Every record below needs to be set down exactly. Pictures do not belong in the copy.

════════════════

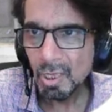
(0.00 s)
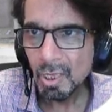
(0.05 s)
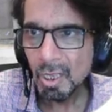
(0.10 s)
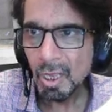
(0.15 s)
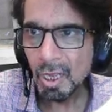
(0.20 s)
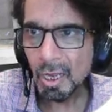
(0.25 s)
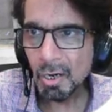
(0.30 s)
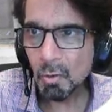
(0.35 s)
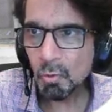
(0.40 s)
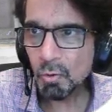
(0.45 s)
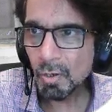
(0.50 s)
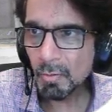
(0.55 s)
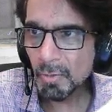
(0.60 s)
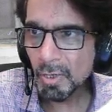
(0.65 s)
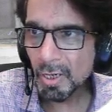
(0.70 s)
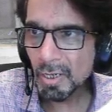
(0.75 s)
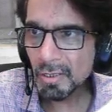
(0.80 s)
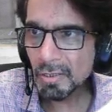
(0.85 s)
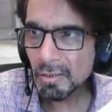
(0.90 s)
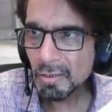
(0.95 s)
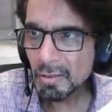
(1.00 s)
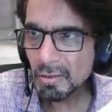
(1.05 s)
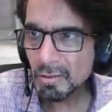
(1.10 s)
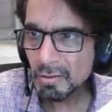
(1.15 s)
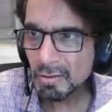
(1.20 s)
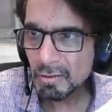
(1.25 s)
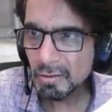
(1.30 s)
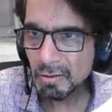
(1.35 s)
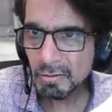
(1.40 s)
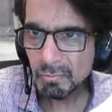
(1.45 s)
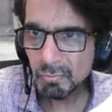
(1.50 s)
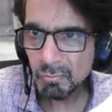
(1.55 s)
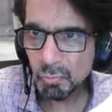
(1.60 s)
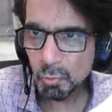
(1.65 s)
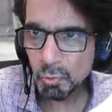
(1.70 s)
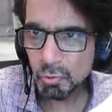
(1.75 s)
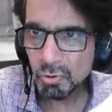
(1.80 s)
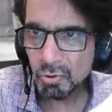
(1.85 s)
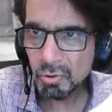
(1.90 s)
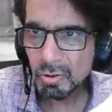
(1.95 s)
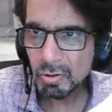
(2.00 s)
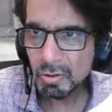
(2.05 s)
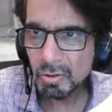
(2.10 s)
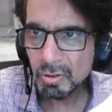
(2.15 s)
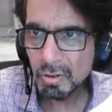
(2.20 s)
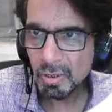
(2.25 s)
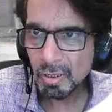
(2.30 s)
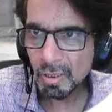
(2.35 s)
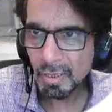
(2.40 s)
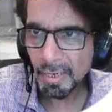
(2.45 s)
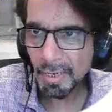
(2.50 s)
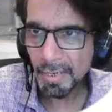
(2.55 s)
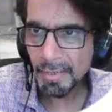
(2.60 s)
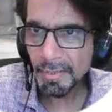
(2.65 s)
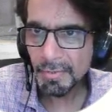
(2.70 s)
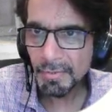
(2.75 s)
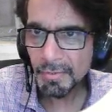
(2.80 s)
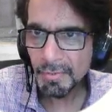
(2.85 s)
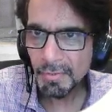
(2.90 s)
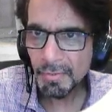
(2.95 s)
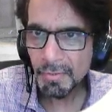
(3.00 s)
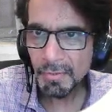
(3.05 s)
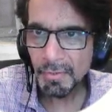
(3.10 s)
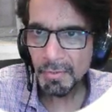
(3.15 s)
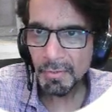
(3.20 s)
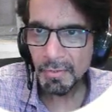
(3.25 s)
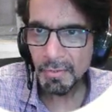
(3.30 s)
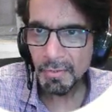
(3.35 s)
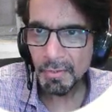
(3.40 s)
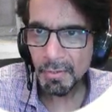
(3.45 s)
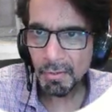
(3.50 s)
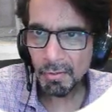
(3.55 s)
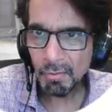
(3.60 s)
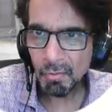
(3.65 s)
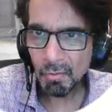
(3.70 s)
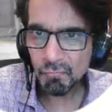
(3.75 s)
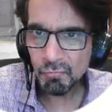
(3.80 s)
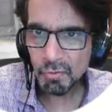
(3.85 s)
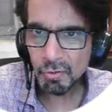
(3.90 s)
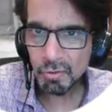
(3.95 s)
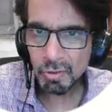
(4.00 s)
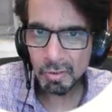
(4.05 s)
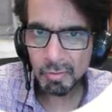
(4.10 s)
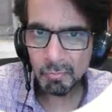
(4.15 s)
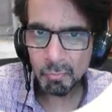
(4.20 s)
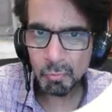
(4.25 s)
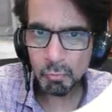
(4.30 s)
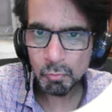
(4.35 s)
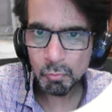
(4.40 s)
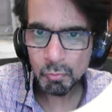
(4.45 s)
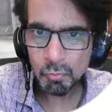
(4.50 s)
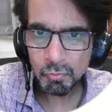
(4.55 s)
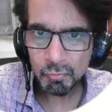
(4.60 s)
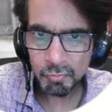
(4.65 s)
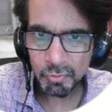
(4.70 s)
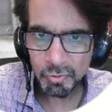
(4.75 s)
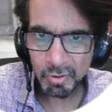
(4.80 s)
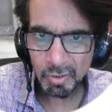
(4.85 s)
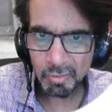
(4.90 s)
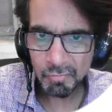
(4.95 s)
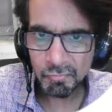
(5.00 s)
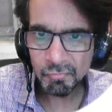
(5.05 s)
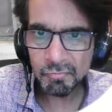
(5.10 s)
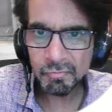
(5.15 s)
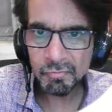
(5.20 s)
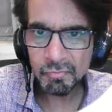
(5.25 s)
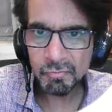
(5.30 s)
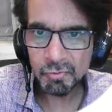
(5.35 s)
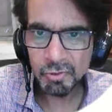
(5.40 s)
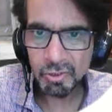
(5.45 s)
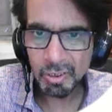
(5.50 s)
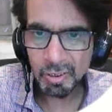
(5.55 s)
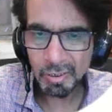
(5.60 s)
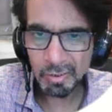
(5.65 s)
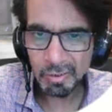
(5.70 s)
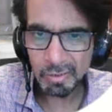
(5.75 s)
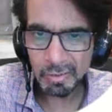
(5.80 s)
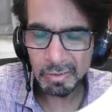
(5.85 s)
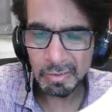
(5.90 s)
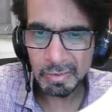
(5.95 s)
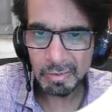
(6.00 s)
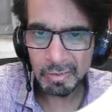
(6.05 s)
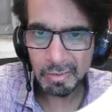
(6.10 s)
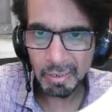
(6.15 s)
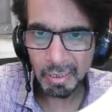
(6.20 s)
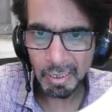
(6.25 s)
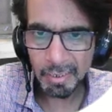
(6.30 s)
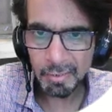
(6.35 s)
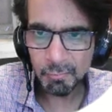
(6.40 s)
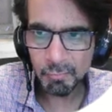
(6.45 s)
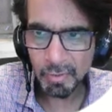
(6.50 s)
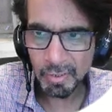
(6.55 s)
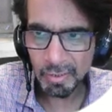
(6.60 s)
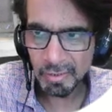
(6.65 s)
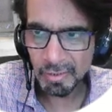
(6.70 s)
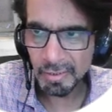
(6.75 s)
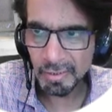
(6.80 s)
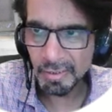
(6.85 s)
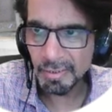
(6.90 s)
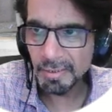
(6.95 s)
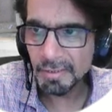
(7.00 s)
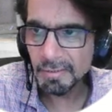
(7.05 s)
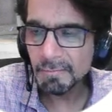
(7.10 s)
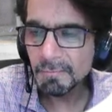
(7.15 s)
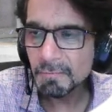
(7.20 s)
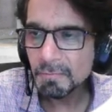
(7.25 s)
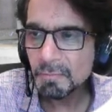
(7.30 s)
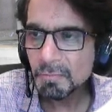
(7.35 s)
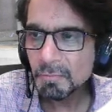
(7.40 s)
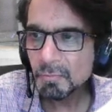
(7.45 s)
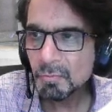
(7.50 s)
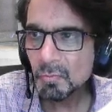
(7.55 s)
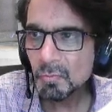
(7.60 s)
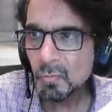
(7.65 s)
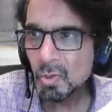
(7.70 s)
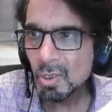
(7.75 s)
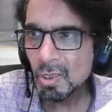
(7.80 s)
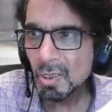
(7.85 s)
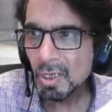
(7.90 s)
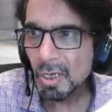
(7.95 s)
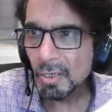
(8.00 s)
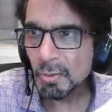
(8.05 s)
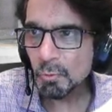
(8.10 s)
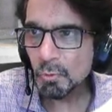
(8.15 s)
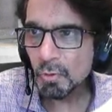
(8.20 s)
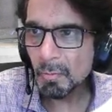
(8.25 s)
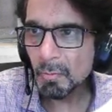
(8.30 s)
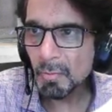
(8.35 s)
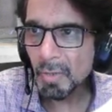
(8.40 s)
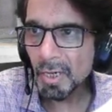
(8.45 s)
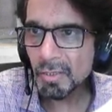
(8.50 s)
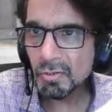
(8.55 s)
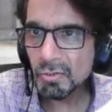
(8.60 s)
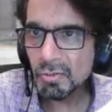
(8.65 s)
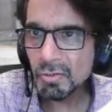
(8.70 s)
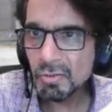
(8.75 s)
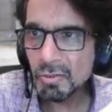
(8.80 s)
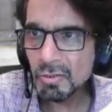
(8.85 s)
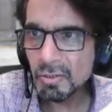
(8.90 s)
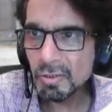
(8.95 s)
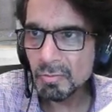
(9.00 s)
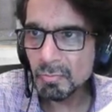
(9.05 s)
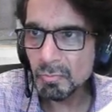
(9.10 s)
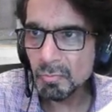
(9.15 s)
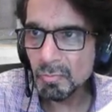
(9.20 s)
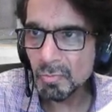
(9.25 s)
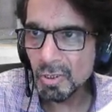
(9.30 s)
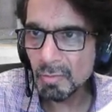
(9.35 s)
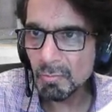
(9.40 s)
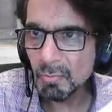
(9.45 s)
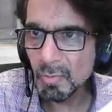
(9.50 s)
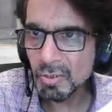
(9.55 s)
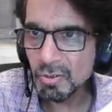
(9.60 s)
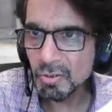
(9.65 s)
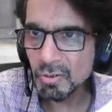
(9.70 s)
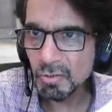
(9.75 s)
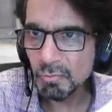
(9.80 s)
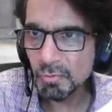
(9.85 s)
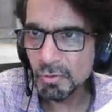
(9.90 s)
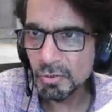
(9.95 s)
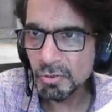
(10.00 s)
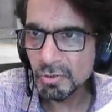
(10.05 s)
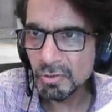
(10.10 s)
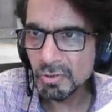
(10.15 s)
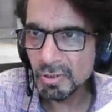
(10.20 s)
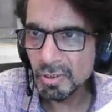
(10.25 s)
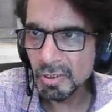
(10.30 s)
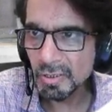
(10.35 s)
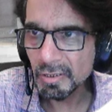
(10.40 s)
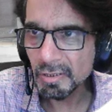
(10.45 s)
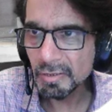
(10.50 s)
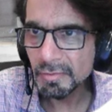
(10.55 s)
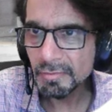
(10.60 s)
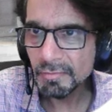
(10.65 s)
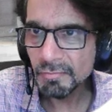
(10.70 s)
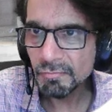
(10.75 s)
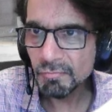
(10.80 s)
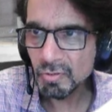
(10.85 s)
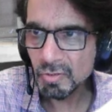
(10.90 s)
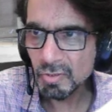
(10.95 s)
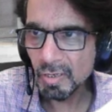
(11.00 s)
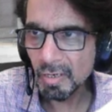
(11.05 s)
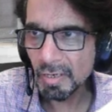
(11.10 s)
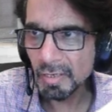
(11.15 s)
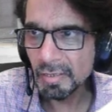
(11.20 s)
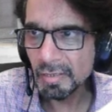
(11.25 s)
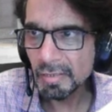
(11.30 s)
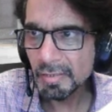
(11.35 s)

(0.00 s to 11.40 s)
And now combine both red and obviously blue, which I write when needed, and you combine this in this main master equation here, first line.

════════════════

■ Result of the exercise ■
(0.00 s)
(0.05 s)
(0.10 s)
(0.15 s)
(0.20 s)
(0.25 s)
(0.30 s)
(0.35 s)
(0.40 s)
(0.45 s)
(0.50 s)
(0.55 s)
(0.60 s)
(0.65 s)
(0.70 s)
(0.75 s)
(0.80 s)
(0.85 s)
(0.90 s)
(0.95 s)
(1.00 s)
(1.05 s)
(1.10 s)
(1.15 s)
(1.20 s)
(1.25 s)
(1.30 s)
(1.35 s)
(1.40 s)
(1.45 s)
(1.50 s)
(1.55 s)
(1.60 s)
(1.65 s)
(1.70 s)
(1.75 s)
(1.80 s)
(1.85 s)
(1.90 s)
(1.95 s)
(2.00 s)
(2.05 s)
(2.10 s)
(2.15 s)
(2.20 s)
(2.25 s)
(2.30 s)
(2.35 s)
(2.40 s)
(2.45 s)
(2.50 s)
(2.55 s)
(2.60 s)
(2.65 s)
(2.70 s)
(2.75 s)
(2.80 s)
(2.85 s)
(2.90 s)
(2.95 s)
(3.00 s)
(3.05 s)
(3.10 s)
(3.15 s)
(3.20 s)
(3.25 s)
(3.30 s)
(3.35 s)
(3.40 s)
(3.45 s)
(3.50 s)
(3.55 s)
(3.60 s)
(3.65 s)
(3.70 s)
(3.75 s)
(3.80 s)
(3.85 s)
(3.90 s)
(3.95 s)
(4.00 s)
(4.05 s)
(4.10 s)
(4.15 s)
(4.20 s)
(4.25 s)
(4.30 s)
(4.35 s)
(4.40 s)
(4.45 s)
(4.50 s)
(4.55 s)
(4.60 s)
(4.65 s)
(4.70 s)
(4.75 s)
(4.80 s)
(4.85 s)
(4.90 s)
(4.95 s)
(5.00 s)
(5.05 s)
(5.10 s)
(5.15 s)
(5.20 s)
(5.25 s)
(5.30 s)
(5.35 s)
(5.40 s)
(5.45 s)
(5.50 s)
(5.55 s)
(5.60 s)
(5.65 s)
(5.70 s)
(5.75 s)
(5.80 s)
(5.85 s)
(5.90 s)
(5.95 s)
(6.00 s)
(6.05 s)
(6.10 s)
(6.15 s)
(6.20 s)
(6.25 s)
(6.30 s)
(6.35 s)
(6.40 s)
(6.45 s)
(6.50 s)
(6.55 s)
(6.60 s)
(6.65 s)
(6.70 s)
(6.75 s)
(6.80 s)
(6.85 s)
(6.90 s)
(6.95 s)
(7.00 s)
(7.05 s)
(7.10 s)
(7.15 s)
(7.20 s)
(7.25 s)
(7.30 s)
(7.35 s)
(7.40 s)
(7.45 s)
(7.50 s)
(7.55 s)
(7.60 s)
(7.65 s)
(7.70 s)
(7.75 s)
(7.80 s)
(7.85 s)
(7.90 s)
(7.95 s)
(8.00 s)
(8.05 s)
(8.10 s)
(8.15 s)
(8.20 s)
(8.25 s)
(8.30 s)
(8.35 s)
(8.40 s)
(8.45 s)
(8.50 s)
(8.55 s)
(8.60 s)
(8.65 s)
(8.70 s)
(8.75 s)
(8.80 s)
(8.85 s)
(8.90 s)
(8.95 s)
(9.00 s)
(9.05 s)
(9.10 s)
(9.15 s)
(9.20 s)
(9.25 s)
(9.30 s)
(9.35 s)
(9.40 s)
(9.45 s)
(9.50 s)
(9.55 s)
(9.60 s)
(9.65 s)
(9.70 s)
(9.75 s)
(9.80 s)
(9.85 s)
(9.90 s)
(9.95 s)
(10.00 s)
(10.05 s)
(10.10 s)
(10.15 s)
(10.20 s)
(10.25 s)
(10.30 s)
(10.35 s)
(10.40 s)
(10.45 s)
(10.50 s)
(10.55 s)
(10.60 s)
(10.65 s)
(10.70 s)
(10.75 s)
(10.80 s)
(10.85 s)
(10.90 s)
(10.95 s)
(11.00 s)
(11.05 s)
(11.10 s)
(11.15 s)
(11.20 s)
(11.25 s)
(11.30 s)
(11.35 s)

(0.00 s to 11.40 s)
And now combine both red and obviously blue, which I write when needed, and you combine this in this main master equation here, first line.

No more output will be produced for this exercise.